Tue | Dec 11, 2018

CSEC Physical Education Lecture Series - Fitness and performance

Published:Tuesday | December 30, 2014 | 12:00 AM
Los Angeles Lakers guard Kobe Bryant (left) dribbles past Phoenix Suns forward P.J. Tucker during the first half of an NBA basketball game on Sunday in Los Angeles. The Suns won 116-107. - AP
Jamaica's Reggae Boyz going through a training exercise. - Ricardo Makyn/Staff Photographer
Women during a work-out session at the Ript Gym. - File

Jenniffer Ellison-Brown, Contributor

Definition of Fitness

Physical fitness is the ability of the body to deal with the demands of the environment. When we are physically fit, the body systems work efficiently and we are able to cope with the physical tasks we face every day.

Another definition states that fitness is the ability of the body to carry out every day activities without excessive fatigue and enough energy remaining for other tasks. This means that as well as performing our normal daily tasks, we can also perform additional physical activities, including sport.

Health and performance fitness

Being fit is central to our health and to our sense of well-being. If we are healthy and fit, then the physical, mental, and social aspects of our lives are working well. Fitness is critical to success in sport. Physical fitness consists of health-related fitness and sports performance related fitness.

Health related fitness

In order to have good health, we should eat sensibly, engage in regular physical activity, get required rest and sleep, limit alcohol intake, resist smoking and other social drugs, and improve our ability to cope with stress. It is important to adapt healthy lifestyles for us to maintain our health.

The following health-related fitness components are important for the human body to work efficiently:

Cardiovascular endurance: The ability of the circulatory and respiratory systems to supply fuel and oxygen to the muscles.

Muscular strength: The ability to exert an external force or to lift a heavy weight.

Muscular endurance: The ability of the muscles to repeatedly exert themselves.

Flexibility: Having a wide range of motion in the joints.

Body composition: Having the relative percentage of muscle, fat, bone, and other tissues of which the body is composed.

The ability to cope with stress.

Performance-related fitness

This is the level of physical fitness necessary for the demands of regular sporting activity. We may be fit from a health-related perspective but not fit for sport. Each sport activity makes its own particular demand on the body. For example, the fitness demand for a badminton player is different from that of a sprinter.

To be successful in sports, it is important to have health-related fitness and also to be as fit as possible in the performance-related components below.

Explosive strength (power): The ability to combine speed and force in one explosive act;

Speed: The ability to move all or part of the body as quickly as possible;

Agility: The ability to change direction of the body at speed;

Coordination: The ability to carry out a series of movements smoothly and efficiently in response to your senses;

Balance: The ability to maintain equilibrium when stationary or moving.
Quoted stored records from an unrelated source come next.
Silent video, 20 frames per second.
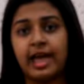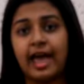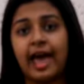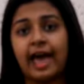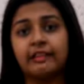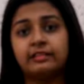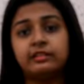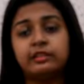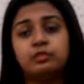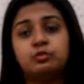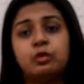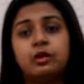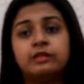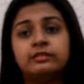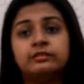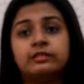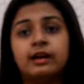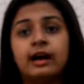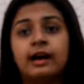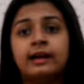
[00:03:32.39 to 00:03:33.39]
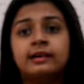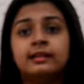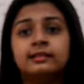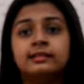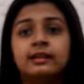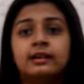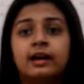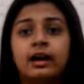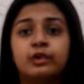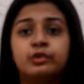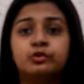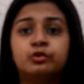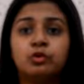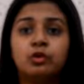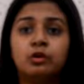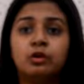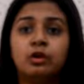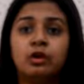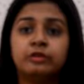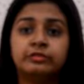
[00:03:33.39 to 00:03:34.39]
as it was under the
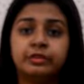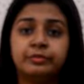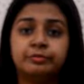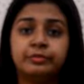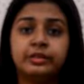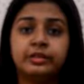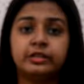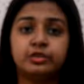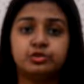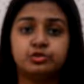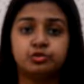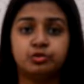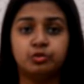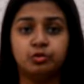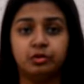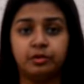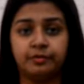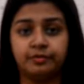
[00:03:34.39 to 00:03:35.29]
control of the British rule.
Reaction time: The ability to respond to a stimulus quickly.

Timing: The ability to coincide movement in relation to external factors (to act at the right moment).

Benefits of exercise

Exercise refers to a subset of physical activity - planned, structured, repetitive movement of the body - designed specifically to improve one's health and to maintain physical fitness. Physical fitness is a set of physical attributes that allows the body to adapt to the demands and stress of physical effort.
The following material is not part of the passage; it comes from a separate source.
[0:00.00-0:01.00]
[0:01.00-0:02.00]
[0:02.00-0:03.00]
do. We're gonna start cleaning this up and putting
Fitness depends on such physiological factors as the heart's ability to pump blood and the size of muscle fibres. Only exercise will significantly improve fitness. The World Health Organisation (WHO) recommends that individuals include a moderate amount of exercise on most, preferably all, days of the week (Fit and Well 6th edition 2005).
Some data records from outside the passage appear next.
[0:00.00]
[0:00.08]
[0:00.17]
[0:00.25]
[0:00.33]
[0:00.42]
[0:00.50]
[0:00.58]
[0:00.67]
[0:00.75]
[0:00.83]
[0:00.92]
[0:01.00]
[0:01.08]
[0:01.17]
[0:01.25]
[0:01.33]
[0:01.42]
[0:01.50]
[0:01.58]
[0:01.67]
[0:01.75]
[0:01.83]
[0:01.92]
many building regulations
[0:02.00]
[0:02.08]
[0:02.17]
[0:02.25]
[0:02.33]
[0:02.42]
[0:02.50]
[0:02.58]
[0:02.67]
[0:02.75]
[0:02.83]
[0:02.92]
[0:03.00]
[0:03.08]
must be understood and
What can exercise do for you?

Physical benefits

  • Exercise helps you to look good and feel good.
  • It burns up stored body fats so your shape improves.
  • Gives superb muscle tone.
  • Strengthens back and abdomen.
  • Strengthens bones.
  • Keeps joints flexible to encourage efficiency.
  • Strengthens heart and lungs so you won't get tired easily.
  • Helps to prevent heart disease, high blood pressure, back pain, cancer.
  • Slows the ageing process.

Social benefits

  • Exercise increases your social well-being, especially if it's in the form of a sport.
  • Boosts confidence.
  • Helps you to cope better with difficult people and situations.
  • You can meet people and make good friends.
  • Develops team work and cooperation.
  • Mental benefits

Exercise helps your mental well-being too.

  • It is stimulating and enjoyable.
  • It relieves tension and stress, which can cause high blood pressure and heart disease.
  • Relieves aggression.
  • Relieves boredom and provides a challenge.
  • It helps you sleep better so you feel more rested.
  • Boosts self-esteem.

All these benefits mean that exercise helps you to meet the demands of your environment more easily. In other words, it makes you fitter. You can work harder, feel less tired, and enjoy life more.

The way to improve your fitness is through exercise. The more easily you are able to meet demands, the less likely you are to suffer stress, fall ill, or injure yourself.